▶ **TASK ITEM**
Quote the lines below from the one containing "[00:00:00.00 to 00:00:00.90]" to the final line, both ends included; exclude the pictures.

[Opening PROVIDED INFORMATION section]

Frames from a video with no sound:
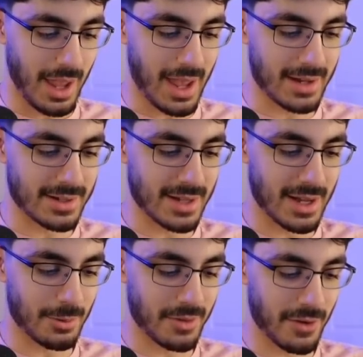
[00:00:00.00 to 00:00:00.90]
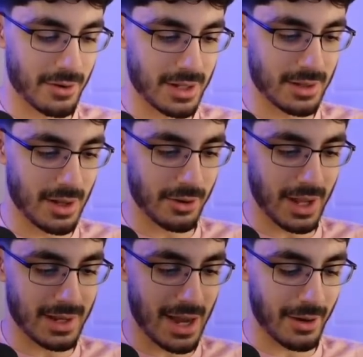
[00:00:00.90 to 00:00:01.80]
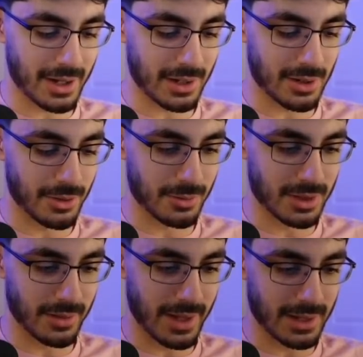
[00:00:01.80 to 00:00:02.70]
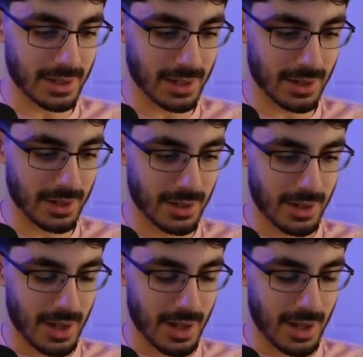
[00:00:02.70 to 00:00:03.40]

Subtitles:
And we've already... Okay, now I can go in with the Lightning here.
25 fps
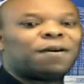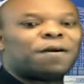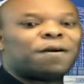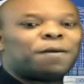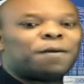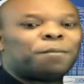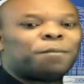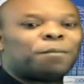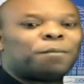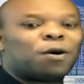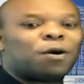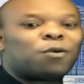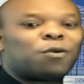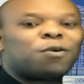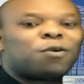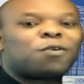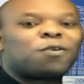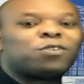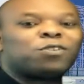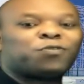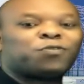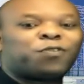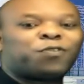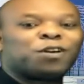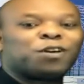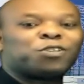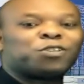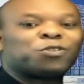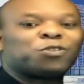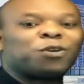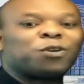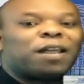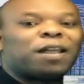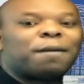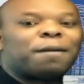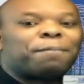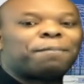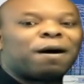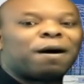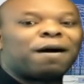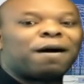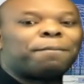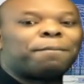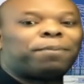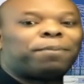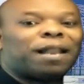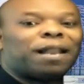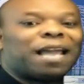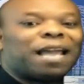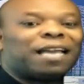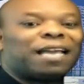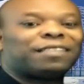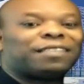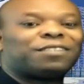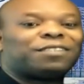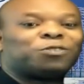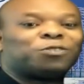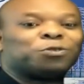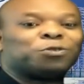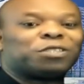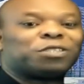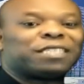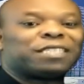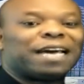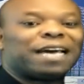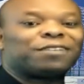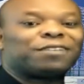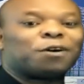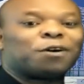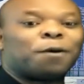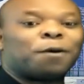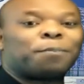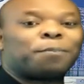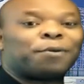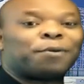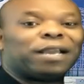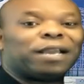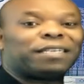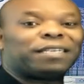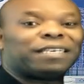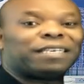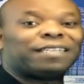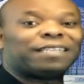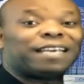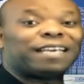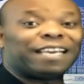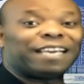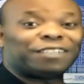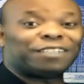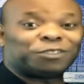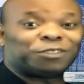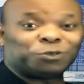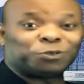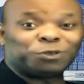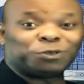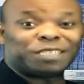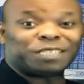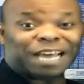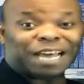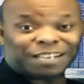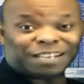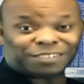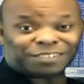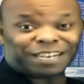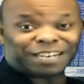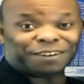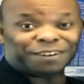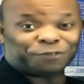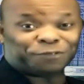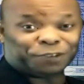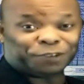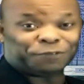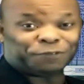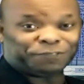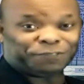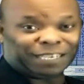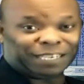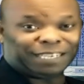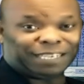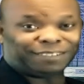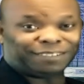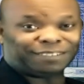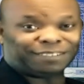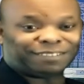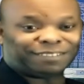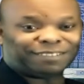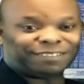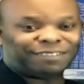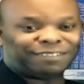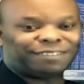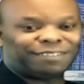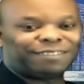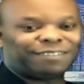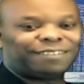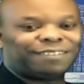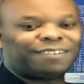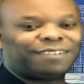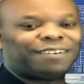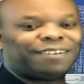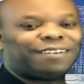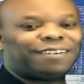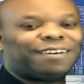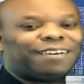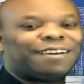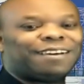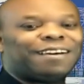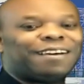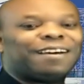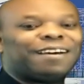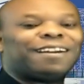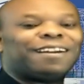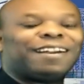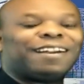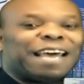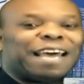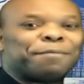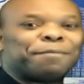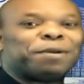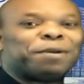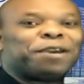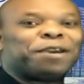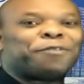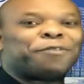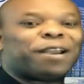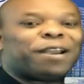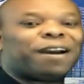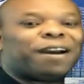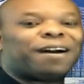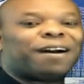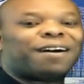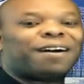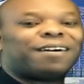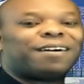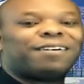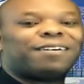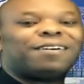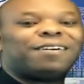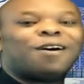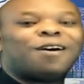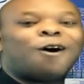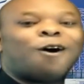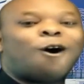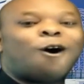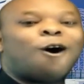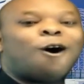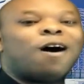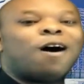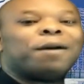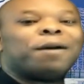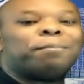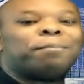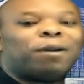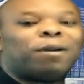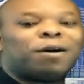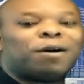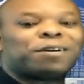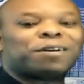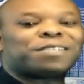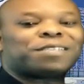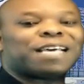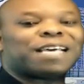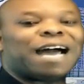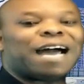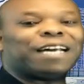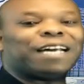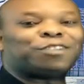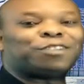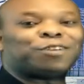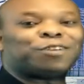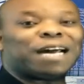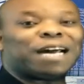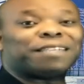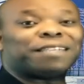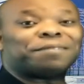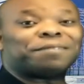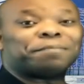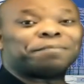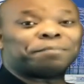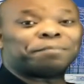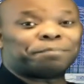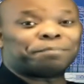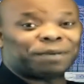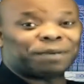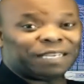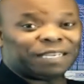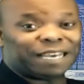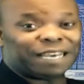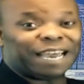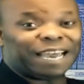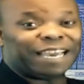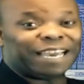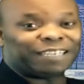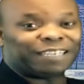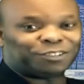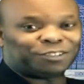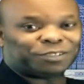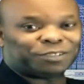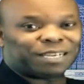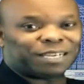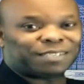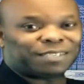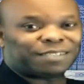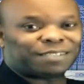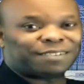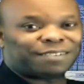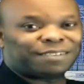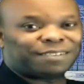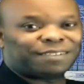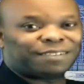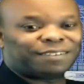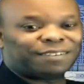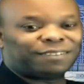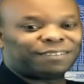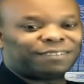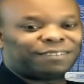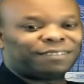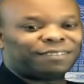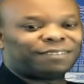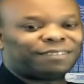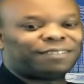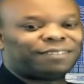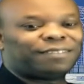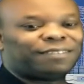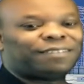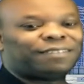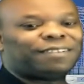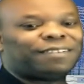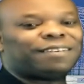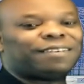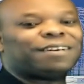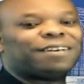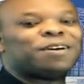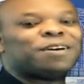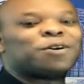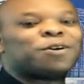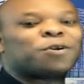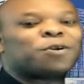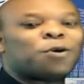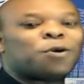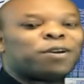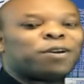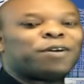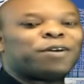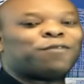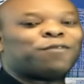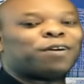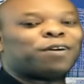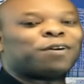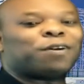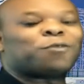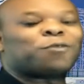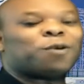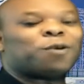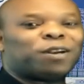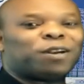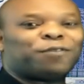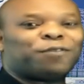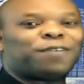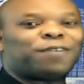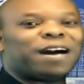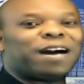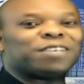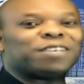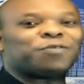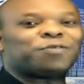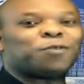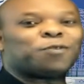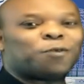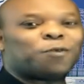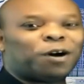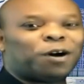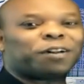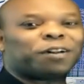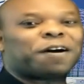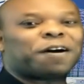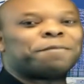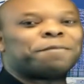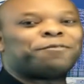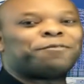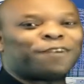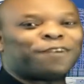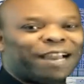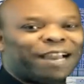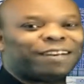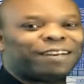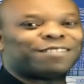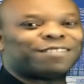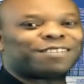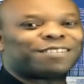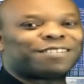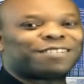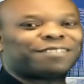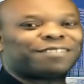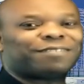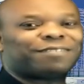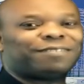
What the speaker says: Morocco's first solar power plant to start operating in 2015. Liberia, oil blocks attract bidder interest. Cote d'Ivoire qualifies for World Cup finals.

[Closing PROVIDED INFORMATION section]

▶ **SOLVED EXERCISE**
[00:00:00.00 to 00:00:00.90]
[00:00:00.90 to 00:00:01.80]
[00:00:01.80 to 00:00:02.70]
[00:00:02.70 to 00:00:03.40]

Subtitles:
And we've already... Okay, now I can go in with the Lightning here.
25 fps
What the speaker says: Morocco's first solar power plant to start operating in 2015. Liberia, oil blocks attract bidder interest. Cote d'Ivoire qualifies for World Cup finals.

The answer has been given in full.